## [Assignment]
Lines that include the string "video" are the ones to copy from the entries below.

*** Provided data ***

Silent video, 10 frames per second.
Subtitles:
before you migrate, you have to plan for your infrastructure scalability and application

*** End of Provided data ***
*** Provided data ***

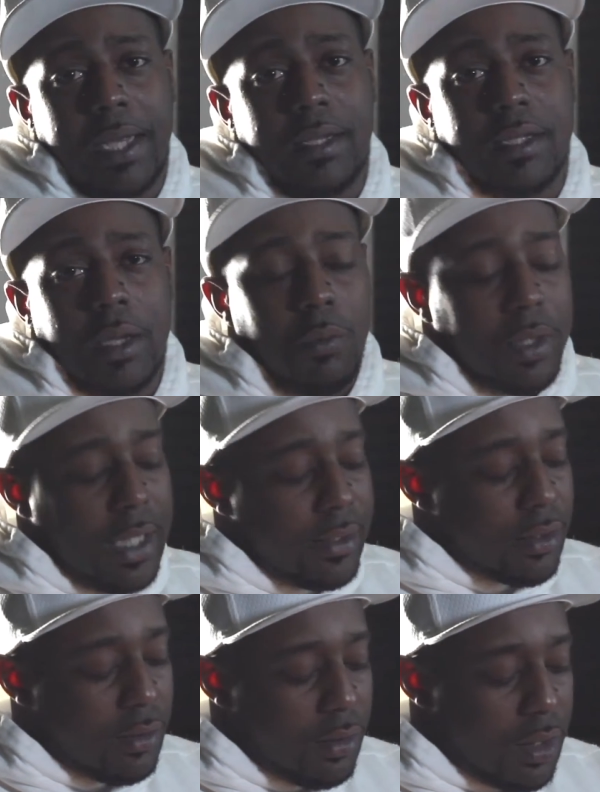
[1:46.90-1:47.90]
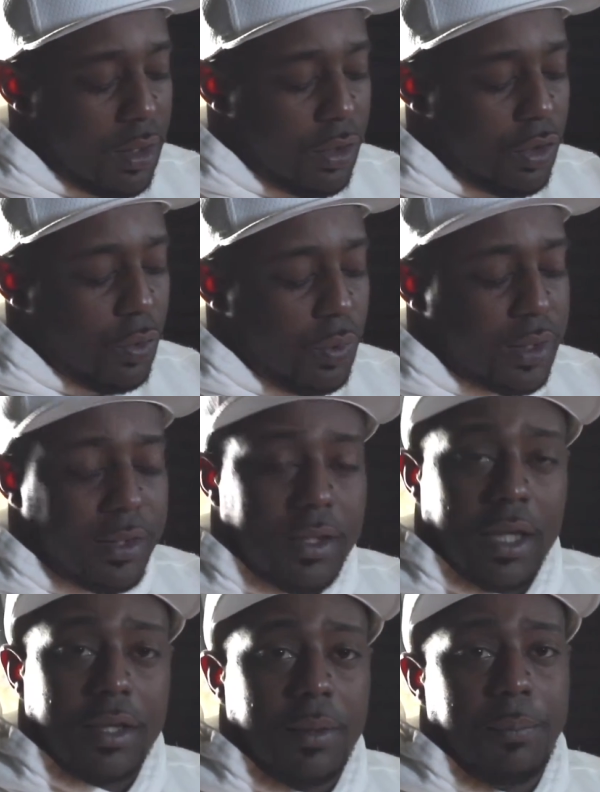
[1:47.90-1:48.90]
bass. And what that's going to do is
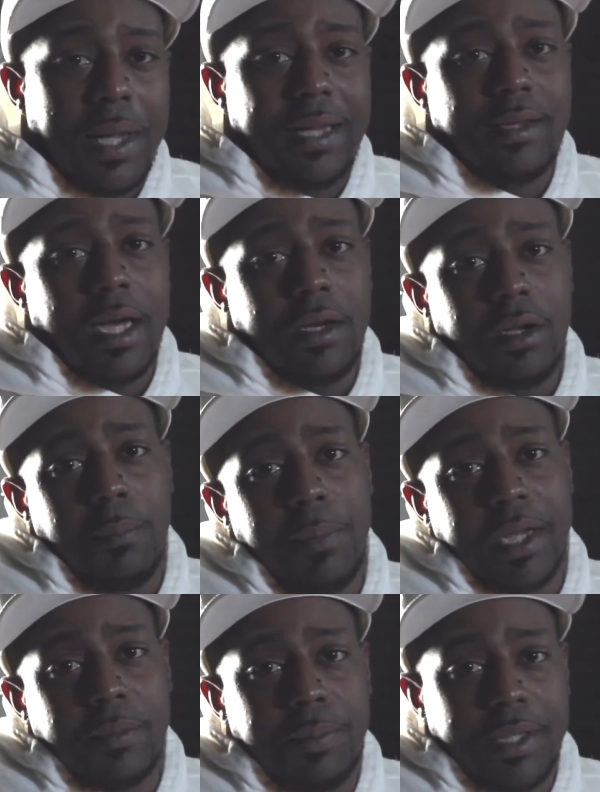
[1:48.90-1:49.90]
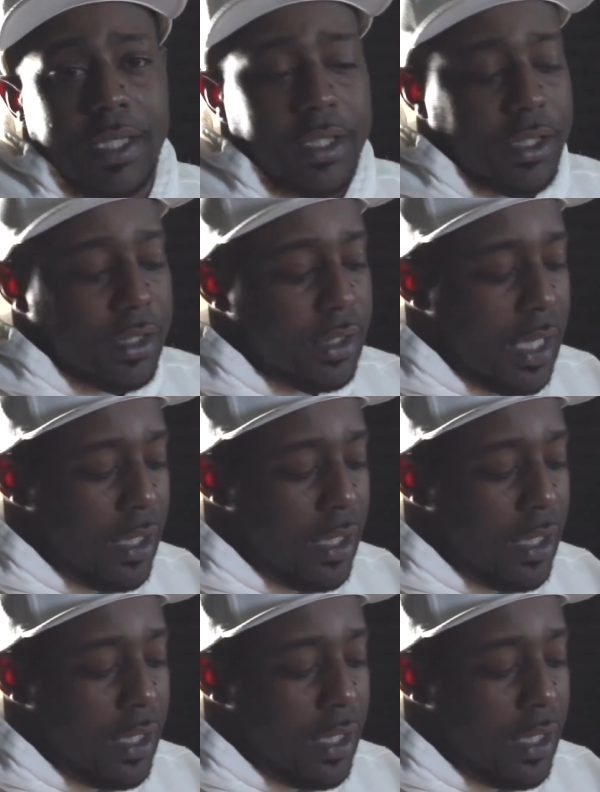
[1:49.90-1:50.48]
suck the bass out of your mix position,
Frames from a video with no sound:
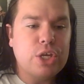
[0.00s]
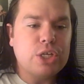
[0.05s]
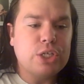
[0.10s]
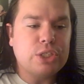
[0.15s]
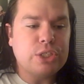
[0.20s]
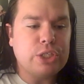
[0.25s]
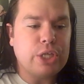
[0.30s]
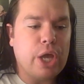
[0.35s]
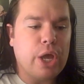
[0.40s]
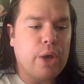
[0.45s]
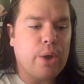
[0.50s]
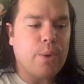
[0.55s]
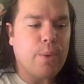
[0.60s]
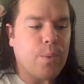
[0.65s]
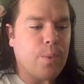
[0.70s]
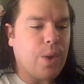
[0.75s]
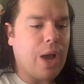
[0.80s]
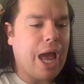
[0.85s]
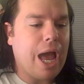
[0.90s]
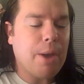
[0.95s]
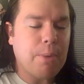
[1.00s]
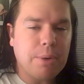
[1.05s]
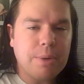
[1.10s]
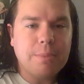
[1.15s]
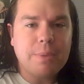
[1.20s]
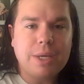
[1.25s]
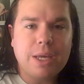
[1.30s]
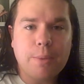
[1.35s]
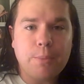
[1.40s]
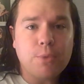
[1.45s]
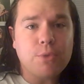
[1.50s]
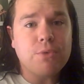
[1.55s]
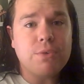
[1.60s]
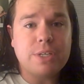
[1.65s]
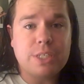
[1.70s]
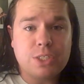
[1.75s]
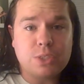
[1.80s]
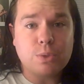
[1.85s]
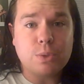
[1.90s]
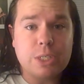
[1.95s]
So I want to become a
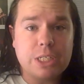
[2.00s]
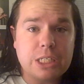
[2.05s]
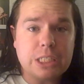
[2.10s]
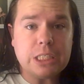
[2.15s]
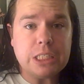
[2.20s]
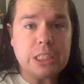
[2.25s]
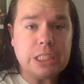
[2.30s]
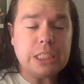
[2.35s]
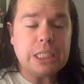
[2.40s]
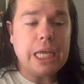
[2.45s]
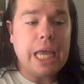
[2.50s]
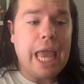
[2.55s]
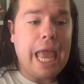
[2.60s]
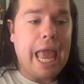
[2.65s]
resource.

*** End of Provided data ***

## [Answer to the exercise]
Silent video, 10 frames per second.
Frames from a video with no sound:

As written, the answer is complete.